Supplied entries:
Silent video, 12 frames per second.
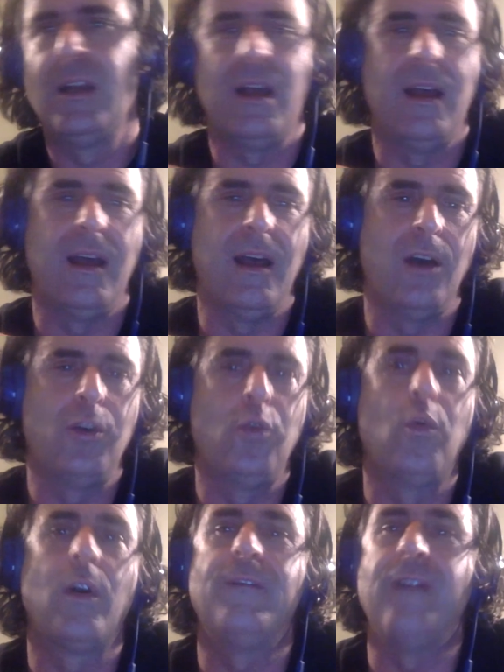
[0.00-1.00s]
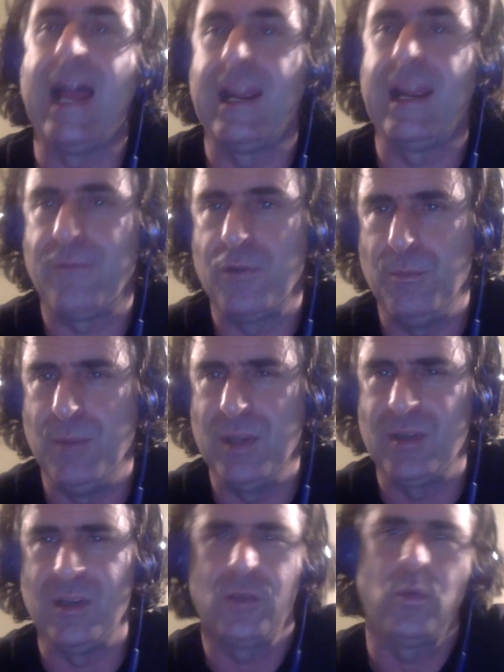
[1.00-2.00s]
who are vying for the
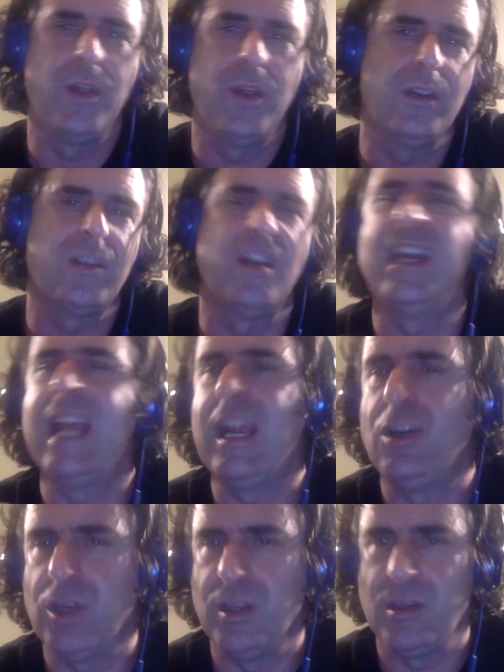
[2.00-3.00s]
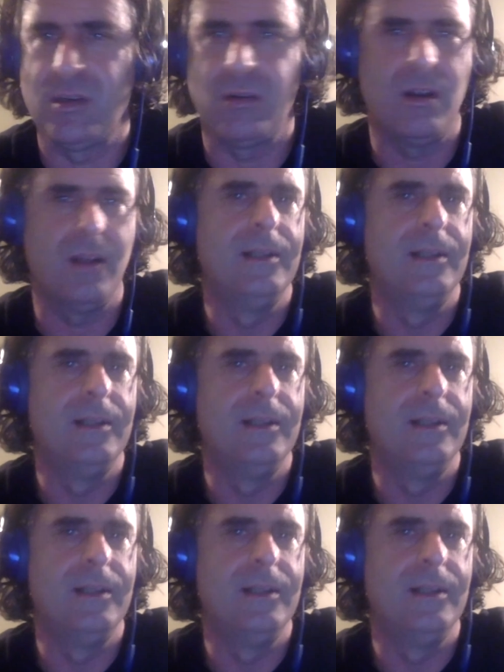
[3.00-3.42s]
business, whether it's a Nations or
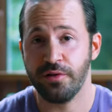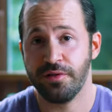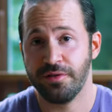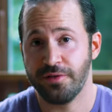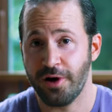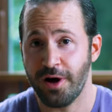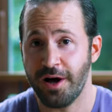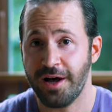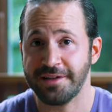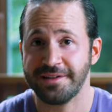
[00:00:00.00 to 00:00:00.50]

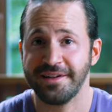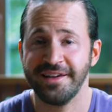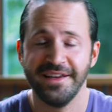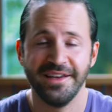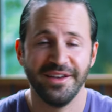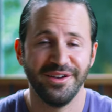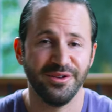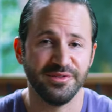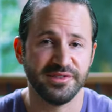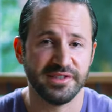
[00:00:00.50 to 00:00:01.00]
thought
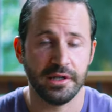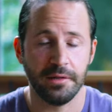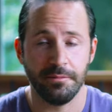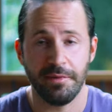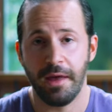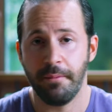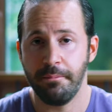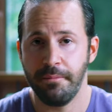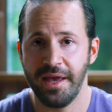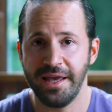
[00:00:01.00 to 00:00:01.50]
was gonna
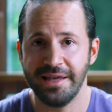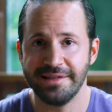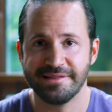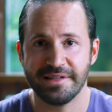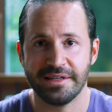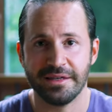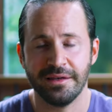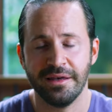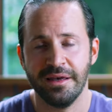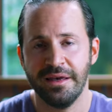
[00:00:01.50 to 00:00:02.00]
be
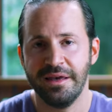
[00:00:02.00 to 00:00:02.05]
amazing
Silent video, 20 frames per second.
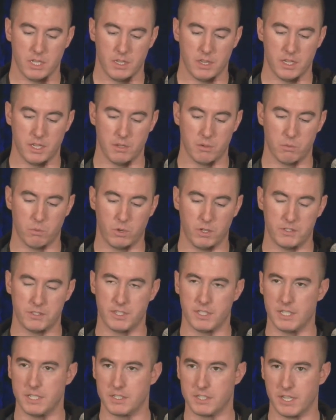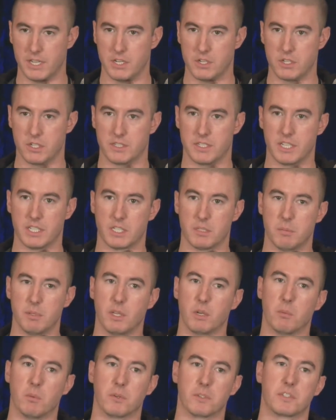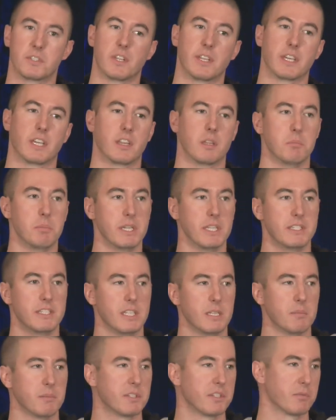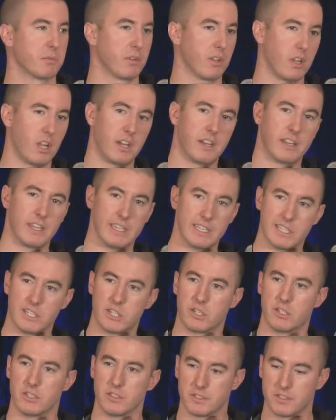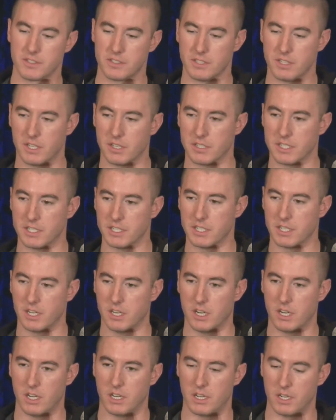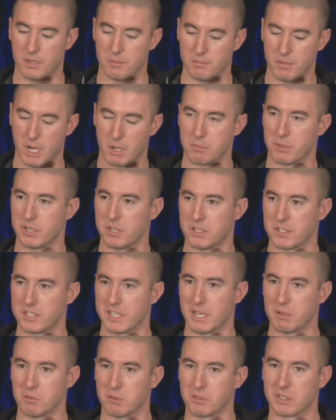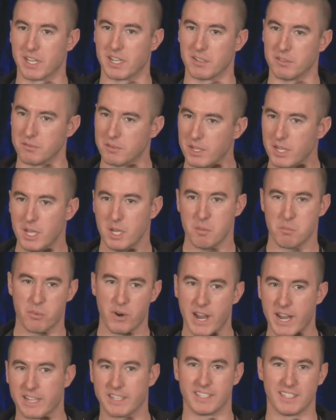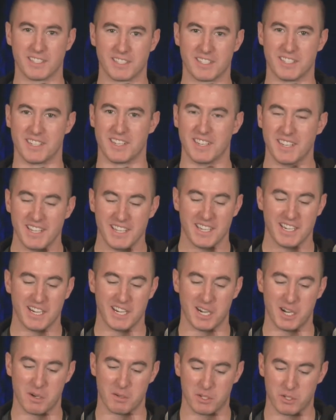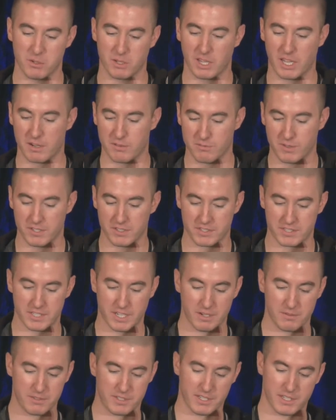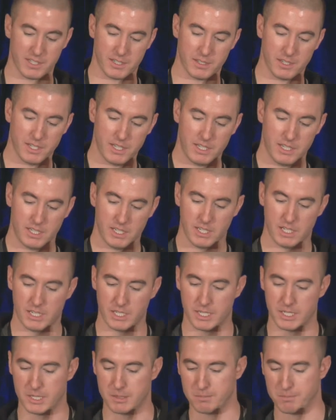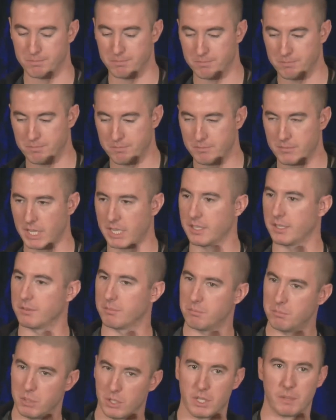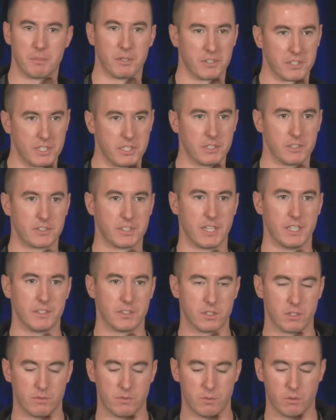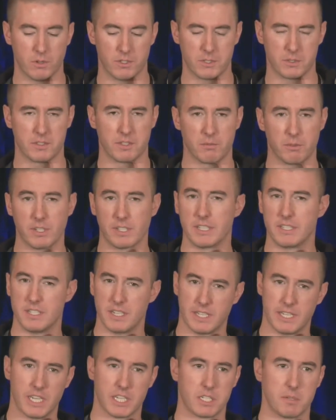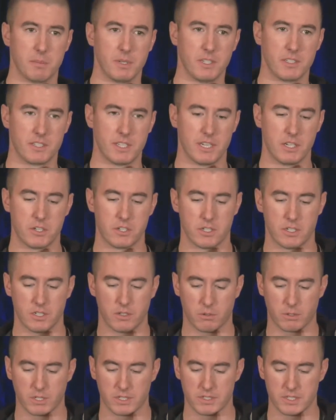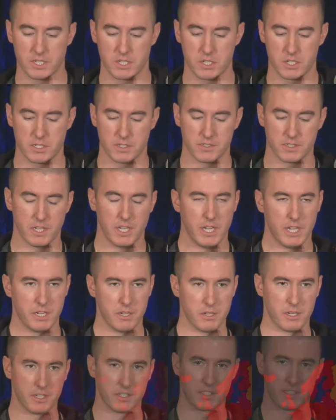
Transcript: The ones in East Asia tend to be almost like the B team. This is where a lot of the interns on the operator side will kind of practice and do a lot of fun stuff to kind of build up their skill set and so forth. So it's really easy to catch them in East Asia organizations. United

Task prompt:
From the listing above, collect each line in which the string "Silent" appears.

Task response:
Silent video, 12 frames per second.
Silent video, 20 frames per second.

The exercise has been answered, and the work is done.